Occorre una legge per stabilire che ad un minore – la Regione si riferisce
espressamente a minori “non regolari”, anche se questa tutela dovrebbe
essere garantita a prescindere, deve essere garantito l’accesso al pediatra
e alla donna in gravidanza i servizi socio sanitari.
Daniela Consoli, avvocato, da 15 anni lavora con gli immigrati; prima
con l’Associazione “Casa dei Diritti Sociali”, poi nella Rete Antirazzista,
oggi come libera professionista in uno studio legale. L’interesse per la
materia, racconta, “nasce proprio perché non è normale questa diversità
per cui esistono due diritti, quello per gli italiani e quello per i migranti”.
è un lavoro difficile e bisogna avere tanta pazienza per sbrogliare
i mille cavilli giuridici alla ricerca di soluzioni per situazioni spesso
drammatiche. “Vedi la vita delle persone e ti appassioni… I problemi,
in questo paese, sono nati per la pretesa di differenziare sul territorio
le categorie dei soggetti e perché è stato concepito un meccanismo di
ingresso incredibile. è una pretesa assurda, quella delle chiamate”, dice
l’avvocata Consoli riferendosi al meccanismo che regola l’entrata in Italia
degli stranieri. “Ci sono delle differenze importanti
tra la grande impresa che ha bisogno del lavoratore
straniero e la famiglia che deve chiamare
una badante che non conosce e deve tenersi in casa.
è puramente irrealistico. E tutti lo sapevano. è per
questo che si fanno le sanatorie e, con le sanatorie,
il grande commercio dei documenti. Non esiste un
altro ramo del diritto dove, dopo aver fatto la norma,
due anni dopo fai la sanatoria. Questo intacca
il principio dell’uguaglianza tra quelli che sono
riusciti a sanare la propria posizione e quelli che
non ci sono riusciti. è una balordaggine che censura
la persona”. Complicazioni su complicazioni.

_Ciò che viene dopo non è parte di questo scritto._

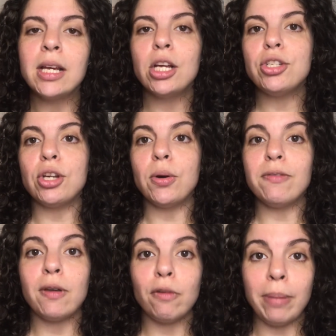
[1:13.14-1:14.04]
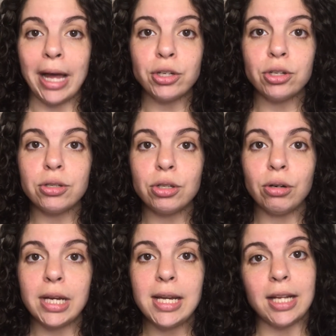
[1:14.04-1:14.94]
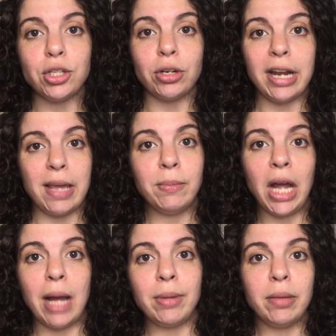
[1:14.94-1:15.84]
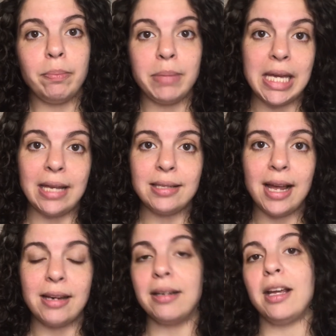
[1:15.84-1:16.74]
So if you have a bachelor's degree, it's your name, comma, BSN.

“Se ottieni il permesso di soggiorno, ogni anno
devi andare a rinnovarlo. Spedisci il rinnovo e nel
momento in cui te lo approvano sono già scaduti i
termini. E oggi, il permesso di soggiorno, lo devi
pure pagare. Si impongono delle pretese strettissime
all’immigrato che deve rispettare i tempi, ma
lo stesso criterio non vale per le questure…”

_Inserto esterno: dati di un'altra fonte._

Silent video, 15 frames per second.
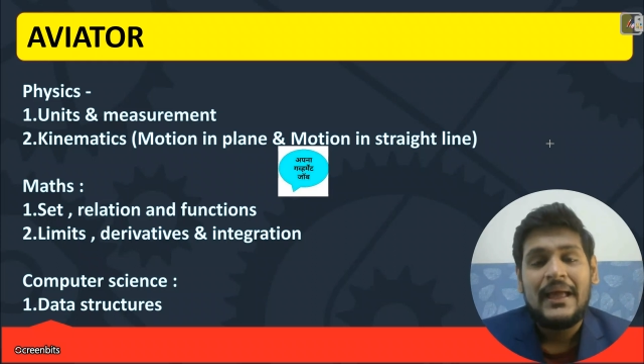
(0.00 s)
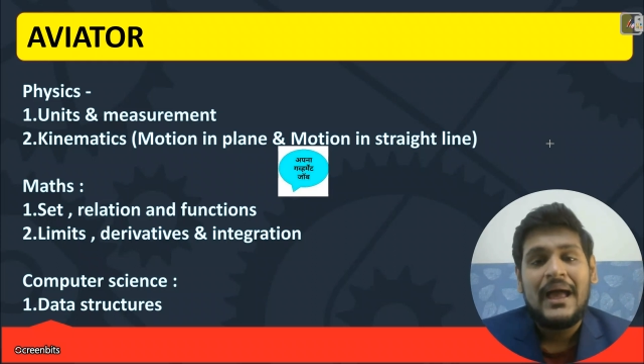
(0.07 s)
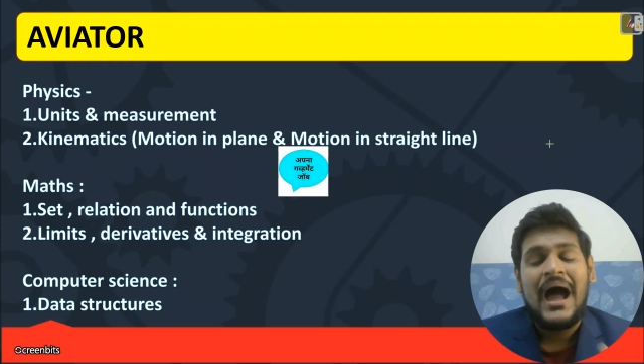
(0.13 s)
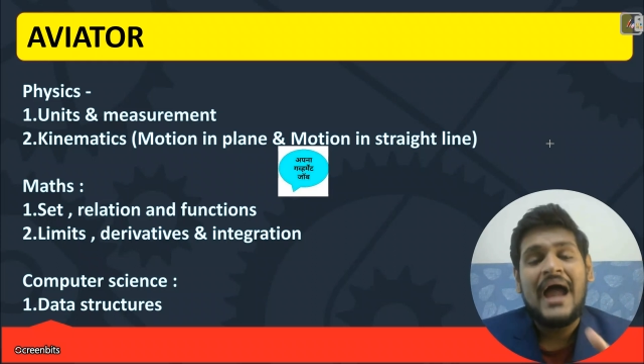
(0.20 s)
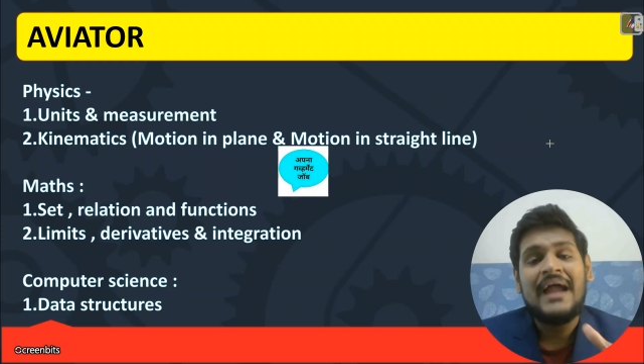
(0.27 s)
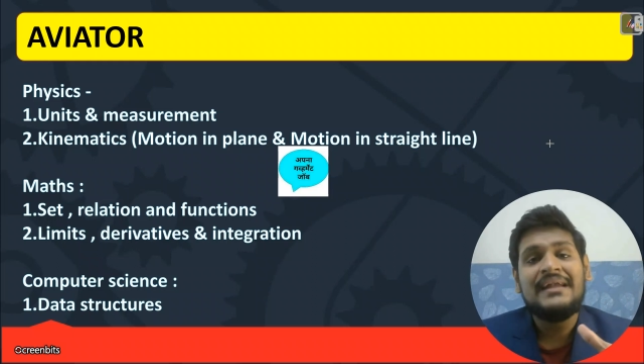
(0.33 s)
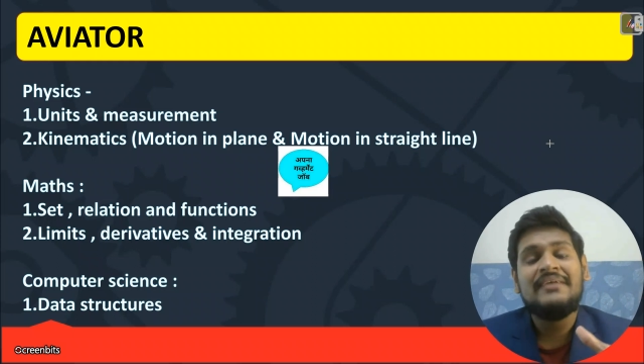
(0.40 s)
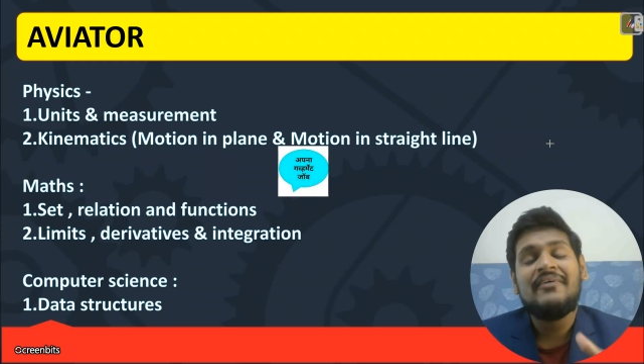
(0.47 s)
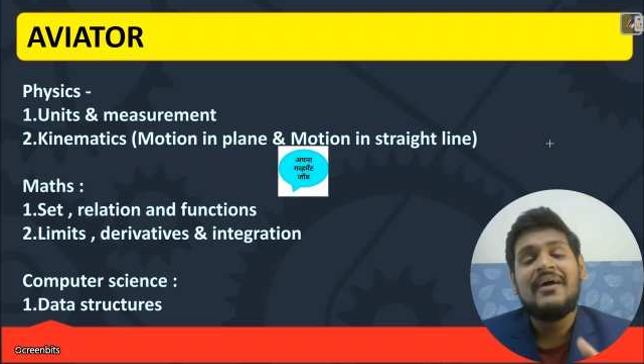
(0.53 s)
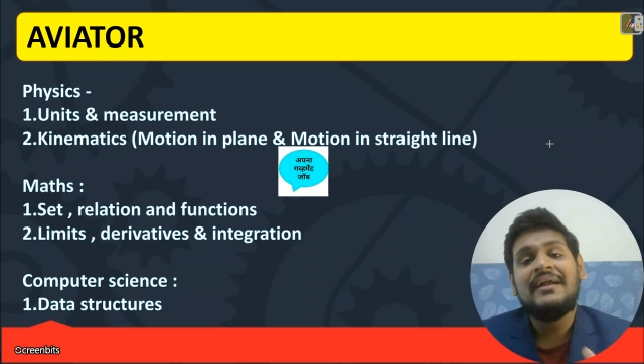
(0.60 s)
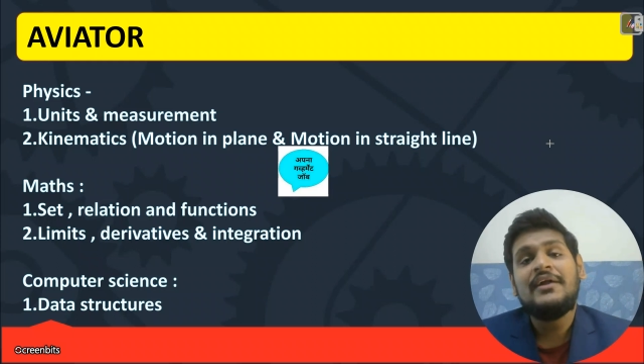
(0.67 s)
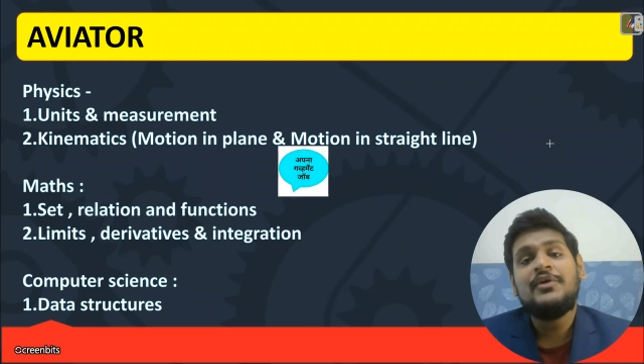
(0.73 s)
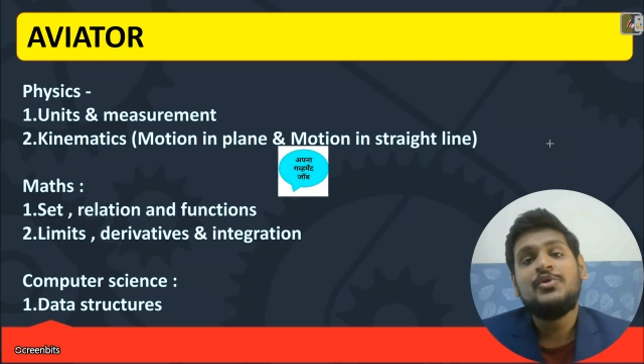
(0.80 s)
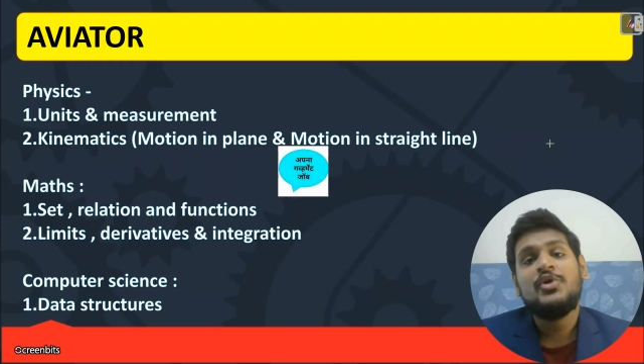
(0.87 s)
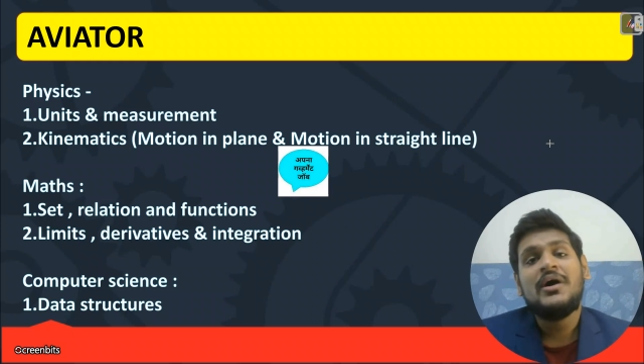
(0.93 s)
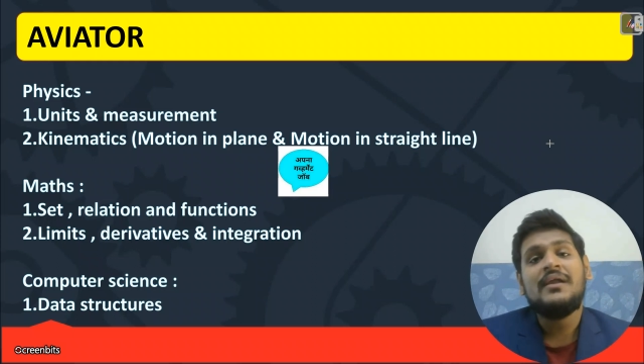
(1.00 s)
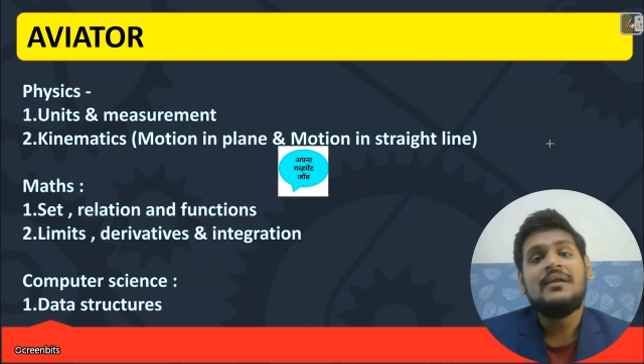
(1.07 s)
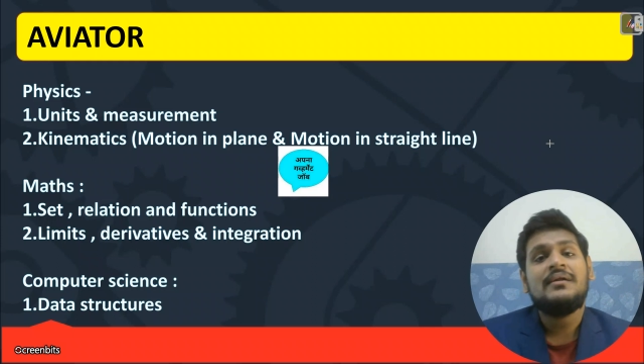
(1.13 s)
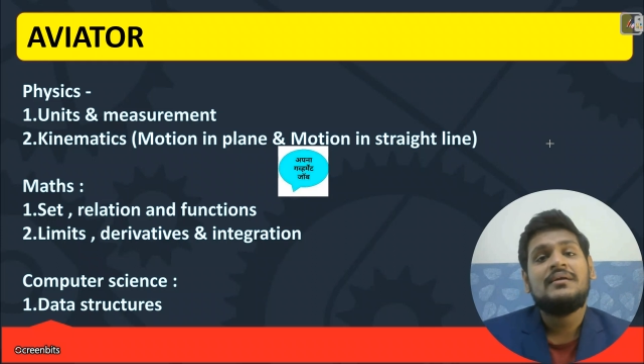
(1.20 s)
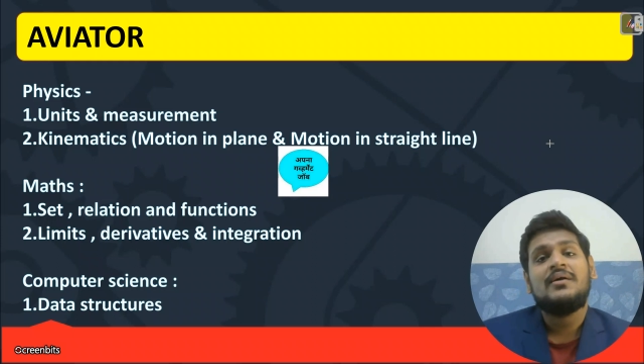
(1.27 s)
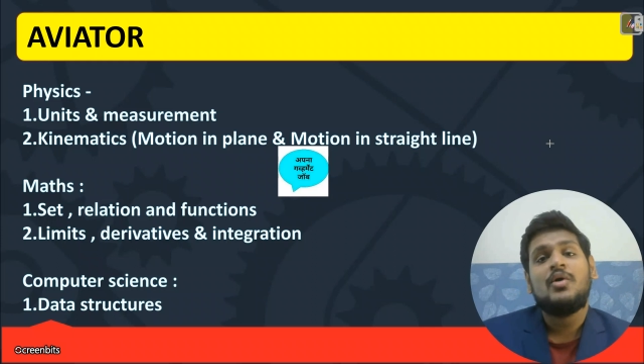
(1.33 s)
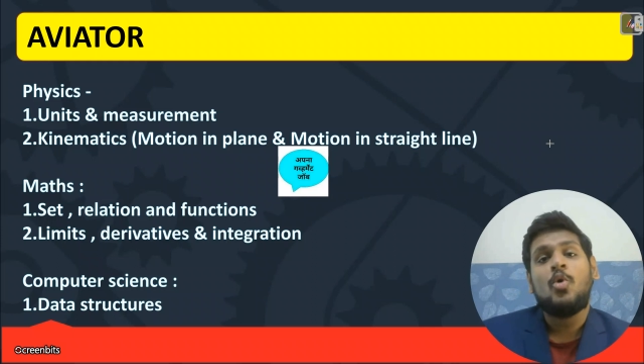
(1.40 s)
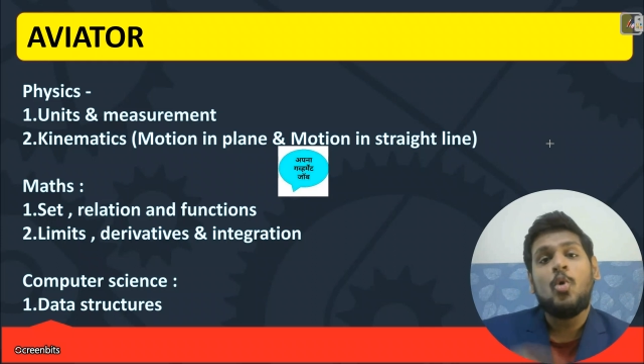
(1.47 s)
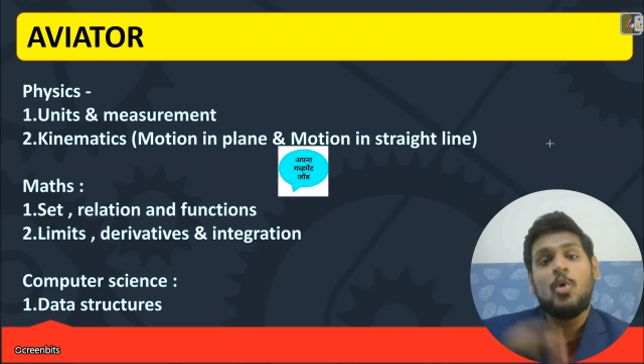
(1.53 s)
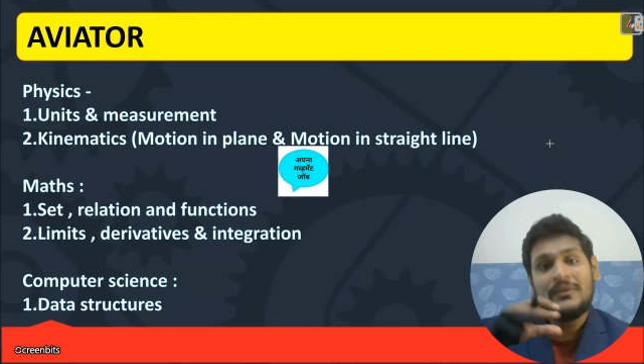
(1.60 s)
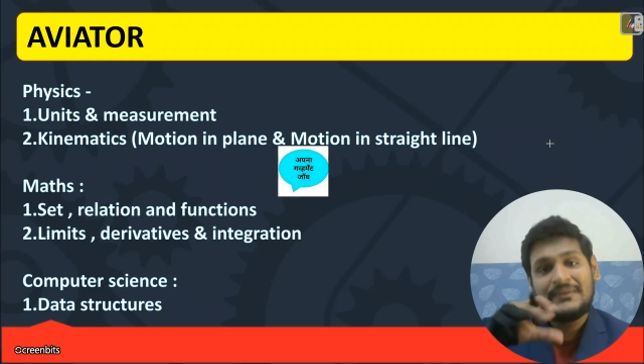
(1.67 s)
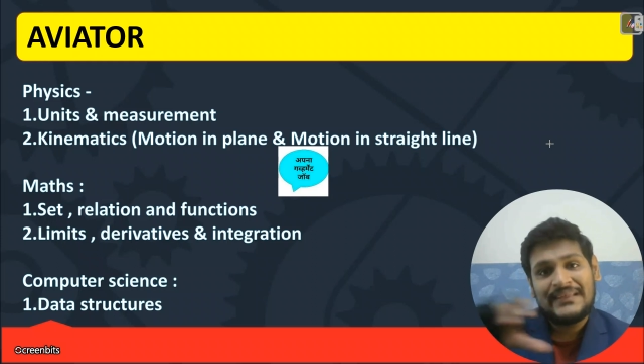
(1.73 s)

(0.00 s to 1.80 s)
i divided your whole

Sulla nuova legge regionale, Consoli conferma
quanto già scritto “il governo la critica non perché
dica qualcosa di diverso di quanto stabilito già a
livello nazionale, ma perché il decreto sicurezza è
un miscuglio, una gara a chi la dice più grossa”. Il
centrodestra accusa la Regione Toscana di violare le
esigenze di sicurezza e parla di “porte spalancate”

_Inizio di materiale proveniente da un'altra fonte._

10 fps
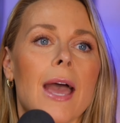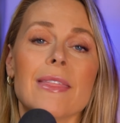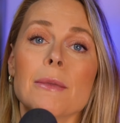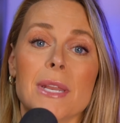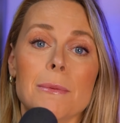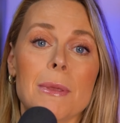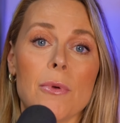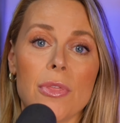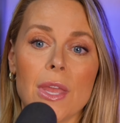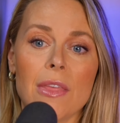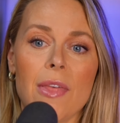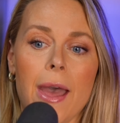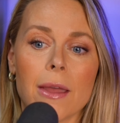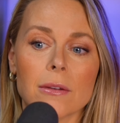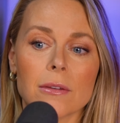I think many people think
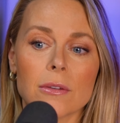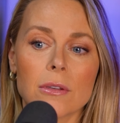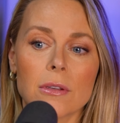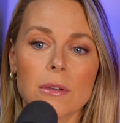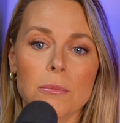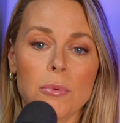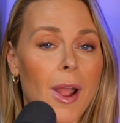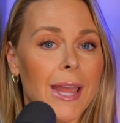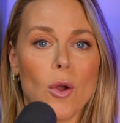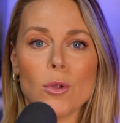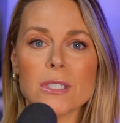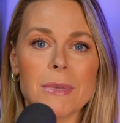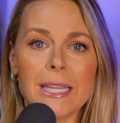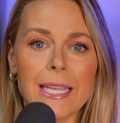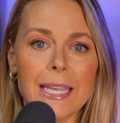that pride
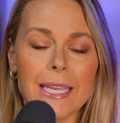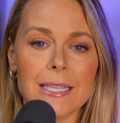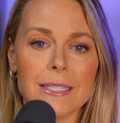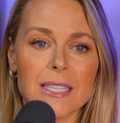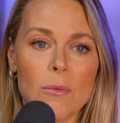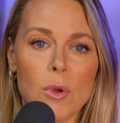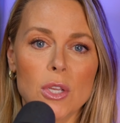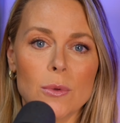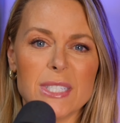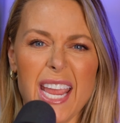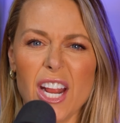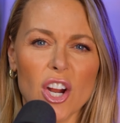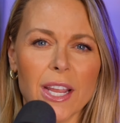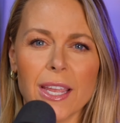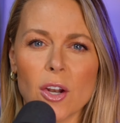ultimately is someone who is
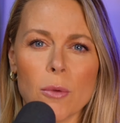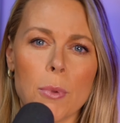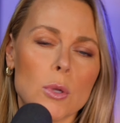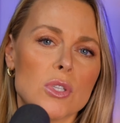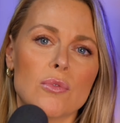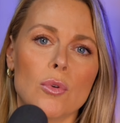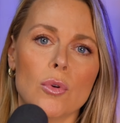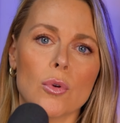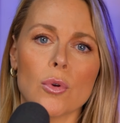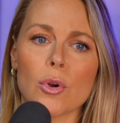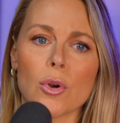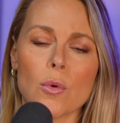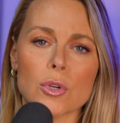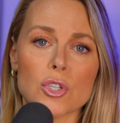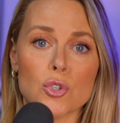arrogant or boastful or
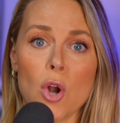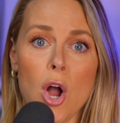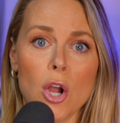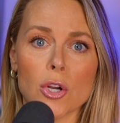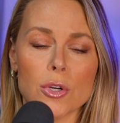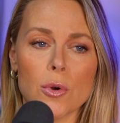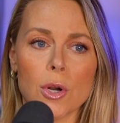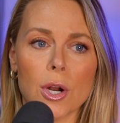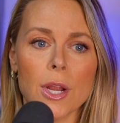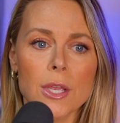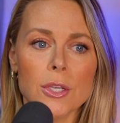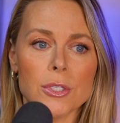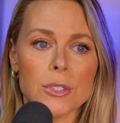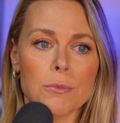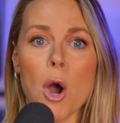or strong or or
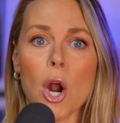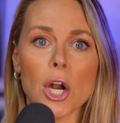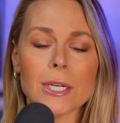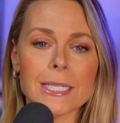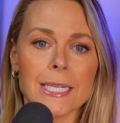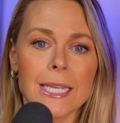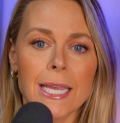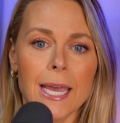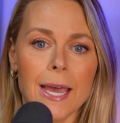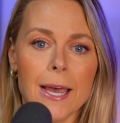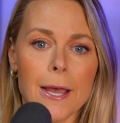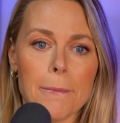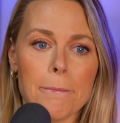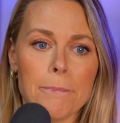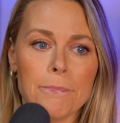smart,
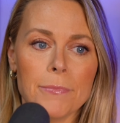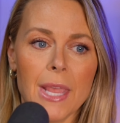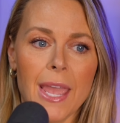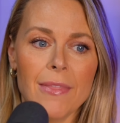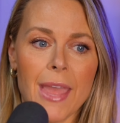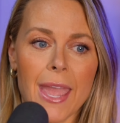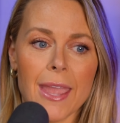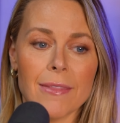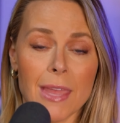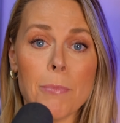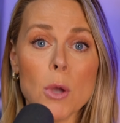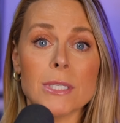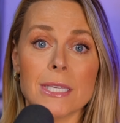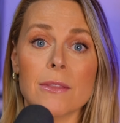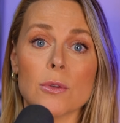um, and they they
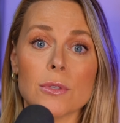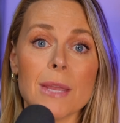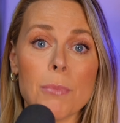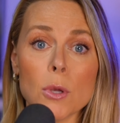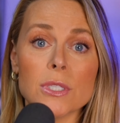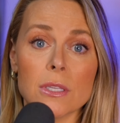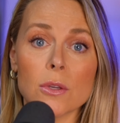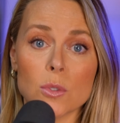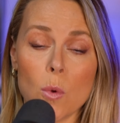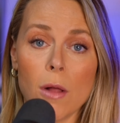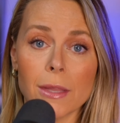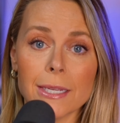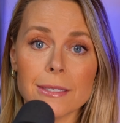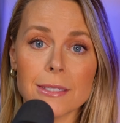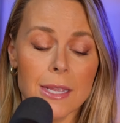boast in those they boast in those
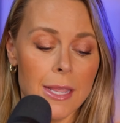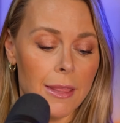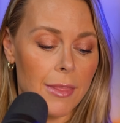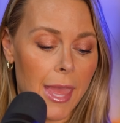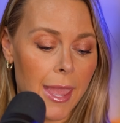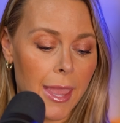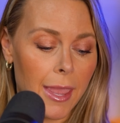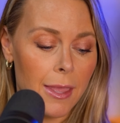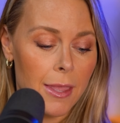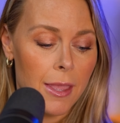qualities. They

ai clandestini. “La mancanza di documenti, l’essere
‘clandestini’, non rende di per sé pericoloso un individuo…
implica solamente la trasgressione di norme amministrative.
Quello che si vuole ottenere insistendo sulla clandestinità è ben altro.
Si vuole sancire un concetto ben preciso: quello della persona-reato. La
persona, l’immigrato, diventa un reato di per se stesso. è una scelta di
politica legislativa volta a rendere impossibile l’accesso”.
è per questo che si impediscono, per esempio, i matrimoni tra italiani e
stranieri non regolari e per lo stesso motivo si vuole vietare l’iscrizione
dei figli degli immigrati irregolari al registro delle nascite.
“Allo straniero comunque presente alla frontiera o nel territorio dello
Stato sono riconosciuti i diritti fondamentali della persona umana
previsti dalle norme di diritto interno, dalle convenzioni internazionali
in vigore e dai princìpi di diritto internazionale generalmente riconosciuti”.
Questo è l’art. 2 del testo unico sull’immigrazione attualmente
in vigore. Nessuno, nel nostro paese, è tanto celere nell’applicarlo e nel
diffonderlo. E invece quanti sono già i burocrati efficienti all’opera che
vanno a studiare le pubblicazioni di matrimonio per scovare tra i futuri
sposi il sospetto “clandestino”. Loro, i burocrati, non sono certo dei fannulloni
se c’è da chiamare le forze dell’ordine.